_Exercise goal_: Nothing but an exact reprint of the records is to be returned.

_Data_:

::::::::

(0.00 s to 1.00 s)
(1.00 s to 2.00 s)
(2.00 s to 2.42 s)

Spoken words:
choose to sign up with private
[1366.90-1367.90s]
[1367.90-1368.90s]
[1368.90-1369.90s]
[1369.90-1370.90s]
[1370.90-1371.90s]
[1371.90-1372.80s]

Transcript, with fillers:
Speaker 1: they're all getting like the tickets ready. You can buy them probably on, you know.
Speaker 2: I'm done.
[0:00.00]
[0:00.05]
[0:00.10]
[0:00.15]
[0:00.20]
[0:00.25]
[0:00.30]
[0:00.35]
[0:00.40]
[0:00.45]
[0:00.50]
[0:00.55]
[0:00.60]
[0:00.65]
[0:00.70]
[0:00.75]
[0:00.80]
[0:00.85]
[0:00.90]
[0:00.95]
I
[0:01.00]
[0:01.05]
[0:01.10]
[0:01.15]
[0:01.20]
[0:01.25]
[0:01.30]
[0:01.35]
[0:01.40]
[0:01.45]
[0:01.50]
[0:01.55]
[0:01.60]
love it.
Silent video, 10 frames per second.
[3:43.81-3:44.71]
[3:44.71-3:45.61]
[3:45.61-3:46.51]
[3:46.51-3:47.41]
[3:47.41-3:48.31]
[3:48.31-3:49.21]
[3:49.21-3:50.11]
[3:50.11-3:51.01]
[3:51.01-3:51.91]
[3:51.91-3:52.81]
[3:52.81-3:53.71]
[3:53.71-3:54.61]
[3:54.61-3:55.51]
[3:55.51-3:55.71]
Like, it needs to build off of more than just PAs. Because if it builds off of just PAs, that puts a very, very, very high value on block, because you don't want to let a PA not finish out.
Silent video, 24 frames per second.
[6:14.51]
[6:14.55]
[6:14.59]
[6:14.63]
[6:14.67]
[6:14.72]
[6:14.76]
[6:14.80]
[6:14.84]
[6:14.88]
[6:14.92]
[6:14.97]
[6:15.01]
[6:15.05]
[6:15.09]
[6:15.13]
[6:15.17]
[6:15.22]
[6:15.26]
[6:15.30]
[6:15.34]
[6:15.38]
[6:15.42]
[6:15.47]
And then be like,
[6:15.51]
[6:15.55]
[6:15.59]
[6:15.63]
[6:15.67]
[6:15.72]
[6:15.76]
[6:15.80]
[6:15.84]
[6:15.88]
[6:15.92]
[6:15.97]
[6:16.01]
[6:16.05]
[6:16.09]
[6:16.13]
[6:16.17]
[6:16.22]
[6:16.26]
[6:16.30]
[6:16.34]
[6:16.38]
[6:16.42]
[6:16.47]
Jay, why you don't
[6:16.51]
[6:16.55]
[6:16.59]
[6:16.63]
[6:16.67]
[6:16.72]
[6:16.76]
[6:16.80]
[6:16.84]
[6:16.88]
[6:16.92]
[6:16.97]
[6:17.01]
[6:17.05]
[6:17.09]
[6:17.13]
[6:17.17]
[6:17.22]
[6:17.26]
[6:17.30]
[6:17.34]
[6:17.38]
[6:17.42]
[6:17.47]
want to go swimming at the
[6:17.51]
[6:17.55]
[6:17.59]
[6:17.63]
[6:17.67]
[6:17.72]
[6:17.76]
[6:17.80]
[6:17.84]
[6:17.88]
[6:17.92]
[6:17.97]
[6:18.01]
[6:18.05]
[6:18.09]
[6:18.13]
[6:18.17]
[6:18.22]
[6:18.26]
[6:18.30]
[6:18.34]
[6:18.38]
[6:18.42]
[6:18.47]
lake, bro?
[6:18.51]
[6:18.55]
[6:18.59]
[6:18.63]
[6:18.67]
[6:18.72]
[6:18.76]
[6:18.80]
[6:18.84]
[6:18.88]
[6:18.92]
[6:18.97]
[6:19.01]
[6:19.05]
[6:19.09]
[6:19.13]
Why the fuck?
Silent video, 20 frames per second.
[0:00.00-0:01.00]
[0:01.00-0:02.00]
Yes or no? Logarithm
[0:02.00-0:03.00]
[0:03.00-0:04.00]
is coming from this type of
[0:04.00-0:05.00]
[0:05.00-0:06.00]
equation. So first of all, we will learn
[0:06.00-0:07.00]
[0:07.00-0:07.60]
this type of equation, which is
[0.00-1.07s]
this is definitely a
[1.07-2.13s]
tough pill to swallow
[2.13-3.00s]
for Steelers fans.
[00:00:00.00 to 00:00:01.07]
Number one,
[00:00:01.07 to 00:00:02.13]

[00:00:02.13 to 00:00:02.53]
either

::::::::

_Completed task_:
(0.00 s to 1.00 s)
(1.00 s to 2.00 s)
(2.00 s to 2.42 s)

Spoken words:
choose to sign up with private
[1366.90-1367.90s]
[1367.90-1368.90s]
[1368.90-1369.90s]
[1369.90-1370.90s]
[1370.90-1371.90s]
[1371.90-1372.80s]

Transcript, with fillers:
Speaker 1: they're all getting like the tickets ready. You can buy them probably on, you know.
Speaker 2: I'm done.
[0:00.00]
[0:00.05]
[0:00.10]
[0:00.15]
[0:00.20]
[0:00.25]
[0:00.30]
[0:00.35]
[0:00.40]
[0:00.45]
[0:00.50]
[0:00.55]
[0:00.60]
[0:00.65]
[0:00.70]
[0:00.75]
[0:00.80]
[0:00.85]
[0:00.90]
[0:00.95]
I
[0:01.00]
[0:01.05]
[0:01.10]
[0:01.15]
[0:01.20]
[0:01.25]
[0:01.30]
[0:01.35]
[0:01.40]
[0:01.45]
[0:01.50]
[0:01.55]
[0:01.60]
love it.
Silent video, 10 frames per second.
[3:43.81-3:44.71]
[3:44.71-3:45.61]
[3:45.61-3:46.51]
[3:46.51-3:47.41]
[3:47.41-3:48.31]
[3:48.31-3:49.21]
[3:49.21-3:50.11]
[3:50.11-3:51.01]
[3:51.01-3:51.91]
[3:51.91-3:52.81]
[3:52.81-3:53.71]
[3:53.71-3:54.61]
[3:54.61-3:55.51]
[3:55.51-3:55.71]
Like, it needs to build off of more than just PAs. Because if it builds off of just PAs, that puts a very, very, very high value on block, because you don't want to let a PA not finish out.
Silent video, 24 frames per second.
[6:14.51]
[6:14.55]
[6:14.59]
[6:14.63]
[6:14.67]
[6:14.72]
[6:14.76]
[6:14.80]
[6:14.84]
[6:14.88]
[6:14.92]
[6:14.97]
[6:15.01]
[6:15.05]
[6:15.09]
[6:15.13]
[6:15.17]
[6:15.22]
[6:15.26]
[6:15.30]
[6:15.34]
[6:15.38]
[6:15.42]
[6:15.47]
And then be like,
[6:15.51]
[6:15.55]
[6:15.59]
[6:15.63]
[6:15.67]
[6:15.72]
[6:15.76]
[6:15.80]
[6:15.84]
[6:15.88]
[6:15.92]
[6:15.97]
[6:16.01]
[6:16.05]
[6:16.09]
[6:16.13]
[6:16.17]
[6:16.22]
[6:16.26]
[6:16.30]
[6:16.34]
[6:16.38]
[6:16.42]
[6:16.47]
Jay, why you don't
[6:16.51]
[6:16.55]
[6:16.59]
[6:16.63]
[6:16.67]
[6:16.72]
[6:16.76]
[6:16.80]
[6:16.84]
[6:16.88]
[6:16.92]
[6:16.97]
[6:17.01]
[6:17.05]
[6:17.09]
[6:17.13]
[6:17.17]
[6:17.22]
[6:17.26]
[6:17.30]
[6:17.34]
[6:17.38]
[6:17.42]
[6:17.47]
want to go swimming at the
[6:17.51]
[6:17.55]
[6:17.59]
[6:17.63]
[6:17.67]
[6:17.72]
[6:17.76]
[6:17.80]
[6:17.84]
[6:17.88]
[6:17.92]
[6:17.97]
[6:18.01]
[6:18.05]
[6:18.09]
[6:18.13]
[6:18.17]
[6:18.22]
[6:18.26]
[6:18.30]
[6:18.34]
[6:18.38]
[6:18.42]
[6:18.47]
lake, bro?
[6:18.51]
[6:18.55]
[6:18.59]
[6:18.63]
[6:18.67]
[6:18.72]
[6:18.76]
[6:18.80]
[6:18.84]
[6:18.88]
[6:18.92]
[6:18.97]
[6:19.01]
[6:19.05]
[6:19.09]
[6:19.13]
Why the fuck?
Silent video, 20 frames per second.
[0:00.00-0:01.00]
[0:01.00-0:02.00]
Yes or no? Logarithm
[0:02.00-0:03.00]
[0:03.00-0:04.00]
is coming from this type of
[0:04.00-0:05.00]
[0:05.00-0:06.00]
equation. So first of all, we will learn
[0:06.00-0:07.00]
[0:07.00-0:07.60]
this type of equation, which is
[0.00-1.07s]
this is definitely a
[1.07-2.13s]
tough pill to swallow
[2.13-3.00s]
for Steelers fans.
[00:00:00.00 to 00:00:01.07]
Number one,
[00:00:01.07 to 00:00:02.13]

[00:00:02.13 to 00:00:02.53]
either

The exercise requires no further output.